Movie review | 'Motherless Brooklyn’ a sturdy, wordy whodunit

Movie review | 'Motherless Brooklyn’ a sturdy, wordy whodunit


Motherless Brooklyn




Edward Norton gives an authentic performance in a film that also features Alec Baldwin and Bruce Willis.
Edward Norton spent 20 years working to get his adaptation of Jonathan Lethem’s 1999 novel “Motherless Brooklyn” to the screen, adding a few substantial, challenging and chewy elements to the oddball detective tale along the way. 
In the age of blockbuster superhero entertainment vs. micro-budget indie films, Norton has delivered a movie of another era: a sturdy, wordy politically minded and wholly engaging whodunit.
About that era: Norton transposed the time period of the novel from 1999 to 1957. It’s a New York City of private eyes careening around the boroughs in heavy cars, Harlem jazz clubs and racial strife roiled by a housing crisis as a modern New York springs up under the hand of Moses Randolph (Alec Baldwin), an avatar for Robert Moses, the “master builder” of the city. It’s an ambitious adaptation that expands the story, weaving a largely unknown history of Moses and his influence on the city into the story of Lionel Essrog (Norton), a Brooklyn gumshoe detective with Tourette’s syndrome.
It takes a beat to fall into step with the rhythm of “Motherless Brooklyn,” punctuated by Lionel’s twitches, obsessive habits, and verbal outbursts. Although he apologizes for it often, Lionel’s Tourette’s is in many ways his superpower. His quirky behavior renders him non-threatening during investigations.
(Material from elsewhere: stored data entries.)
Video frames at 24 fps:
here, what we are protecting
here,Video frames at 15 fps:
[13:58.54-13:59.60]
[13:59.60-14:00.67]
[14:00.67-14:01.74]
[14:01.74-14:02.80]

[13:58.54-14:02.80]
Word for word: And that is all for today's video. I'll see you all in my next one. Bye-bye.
And he’s quick on his feet, mentally and physically. But Lionel also has a near-perfect echoic memory for words and voices, details and clues erupting in involuntary bursts of sing-songy rhymes that serve, in part, as mnemonic devices.
Lionel was scooped up out of an orphanage by Frank Minna (Bruce Willis), and now he’s one of “Minna’s Boys,” aiding the war vet in his private investigation business. When Frank is whacked during a meeting with a mysterious group of men, Lionel becomes hellbent on solving Frank’s murder, plunging into the unknown territory of New York politics, full of class and racial strife as black neighborhoods are condemned and razed for development under Randolph’s all-powerful hand.
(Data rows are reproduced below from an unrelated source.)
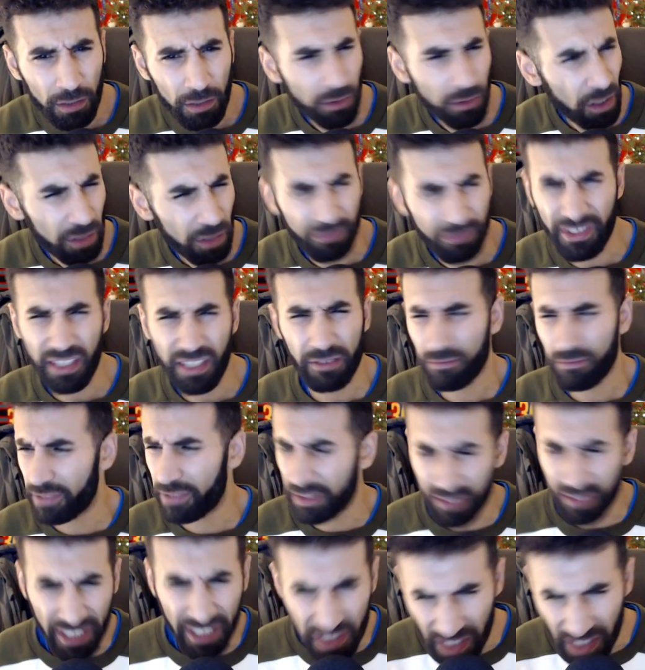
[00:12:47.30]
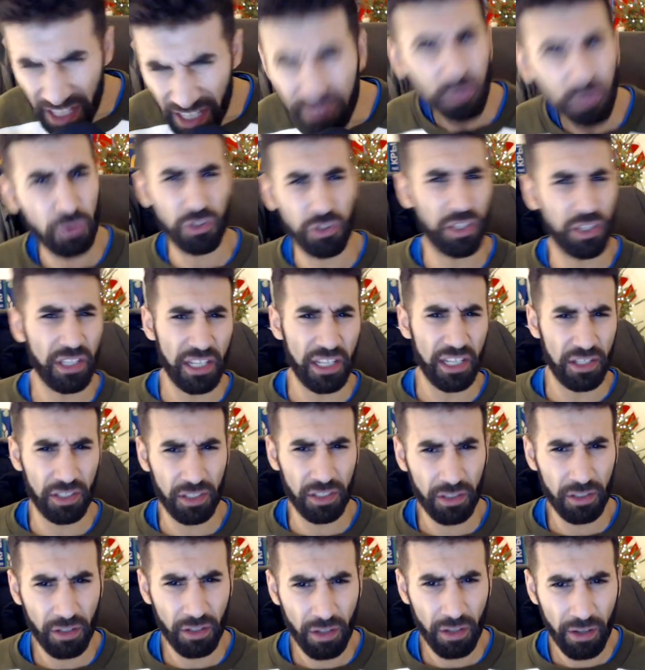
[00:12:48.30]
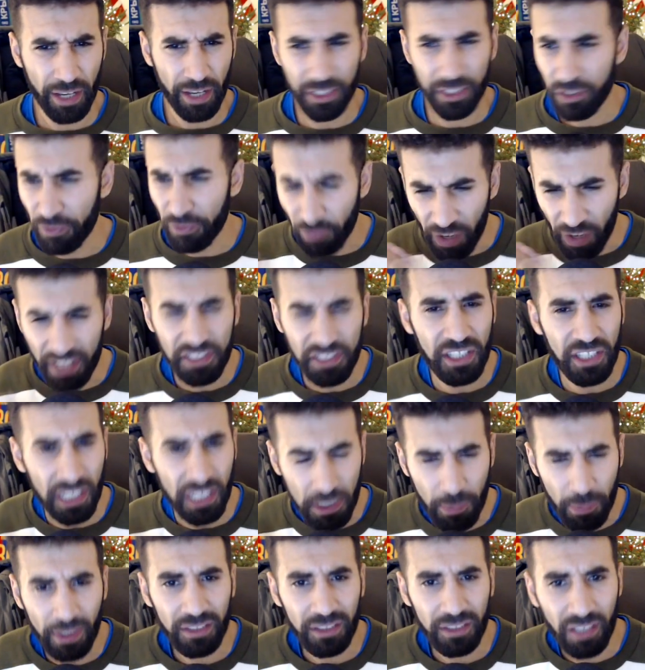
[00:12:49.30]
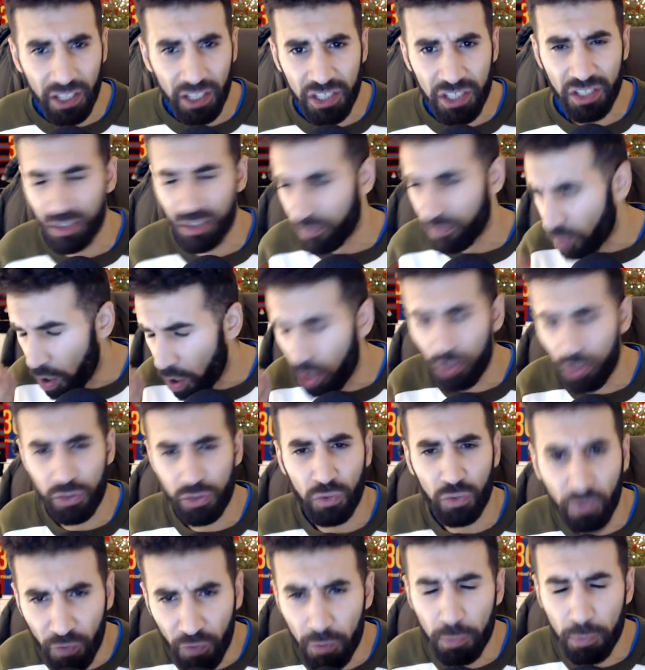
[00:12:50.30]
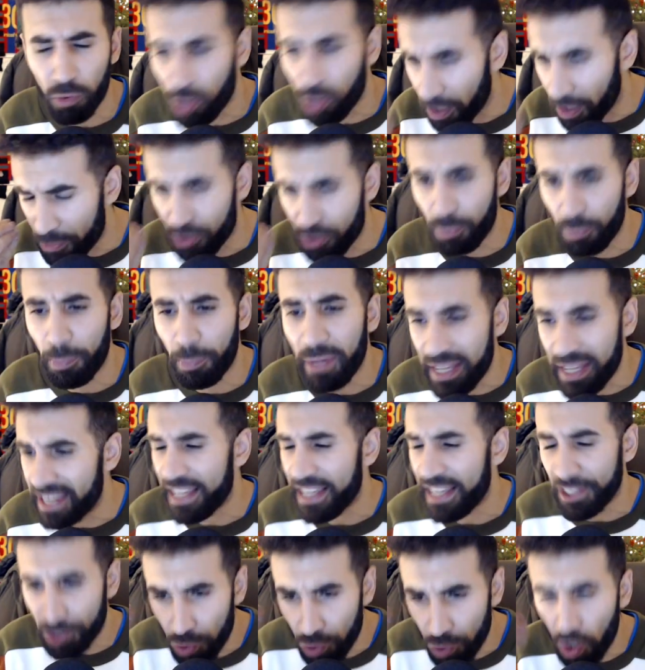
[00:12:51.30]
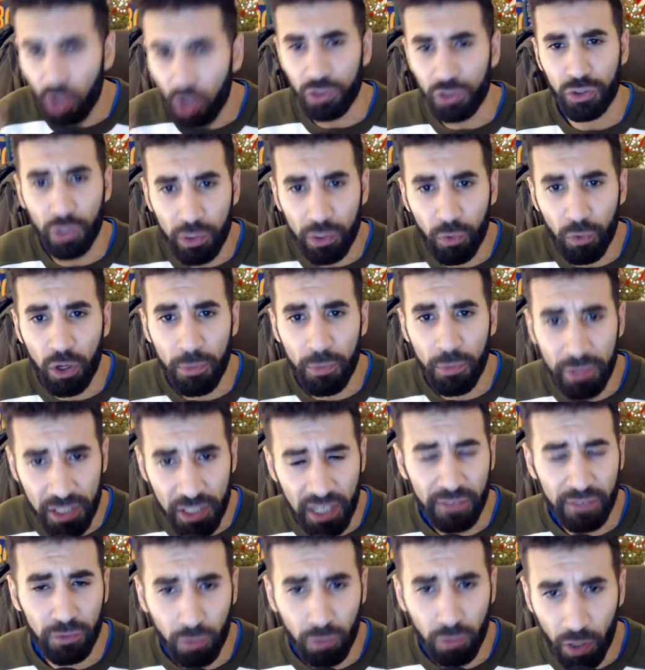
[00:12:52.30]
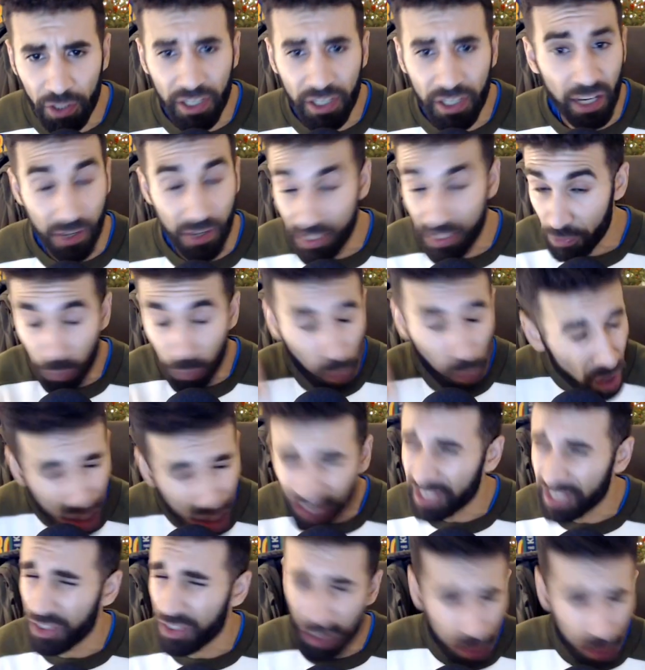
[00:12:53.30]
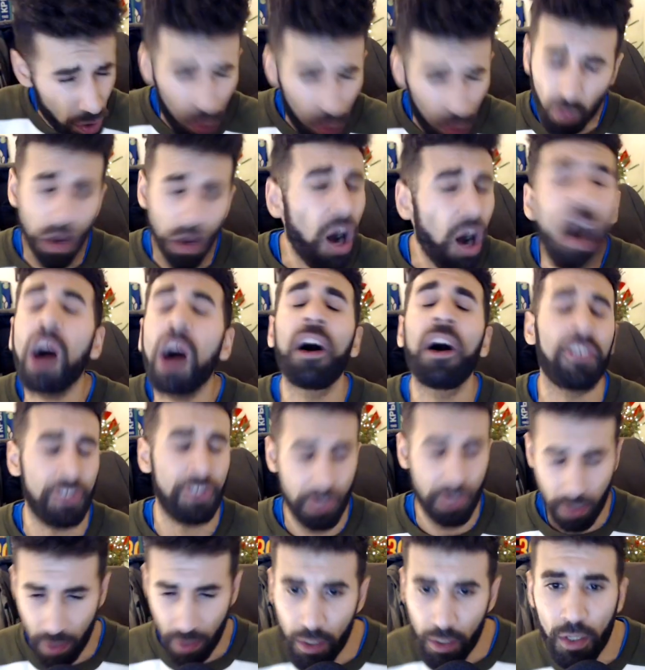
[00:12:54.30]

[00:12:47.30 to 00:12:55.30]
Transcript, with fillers: No, there's levels to this. And the fans' expectation of what Arsenal Football Club should be is not on Iwobi's level right now. He's working so hard.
The snappy investigative procedural is a pleasure to watch unfold, especially with the offbeat detective at the center. Norton’s performance could be cartoonish, but he executes it with aplomb, the twitches, and tics motivated and authentic to the character and his experience of the world. Seen through Lionel’s eyes, the perspective is deeply empathetic, but in some ways, myopic. He wants to do the right thing for the people that he cares about, like Frank, and his new friend Laura (Gugu Mbatha-Raw), a young aide to a city official tackling the housing crisis. But that’s about as far as Lionel’s humanitarian streak goes.
It seems a bit strange that Norton would insert the Moses story and engage with the city’s dark history of development without saying much more than a vague condemnation at the idea of “power” and the morally corrupt nature of people who seek it. This is a solid and enjoyable mystery flick, but through all the twists, turns, tics and twitches, what comes out is ultimately somewhat hollow.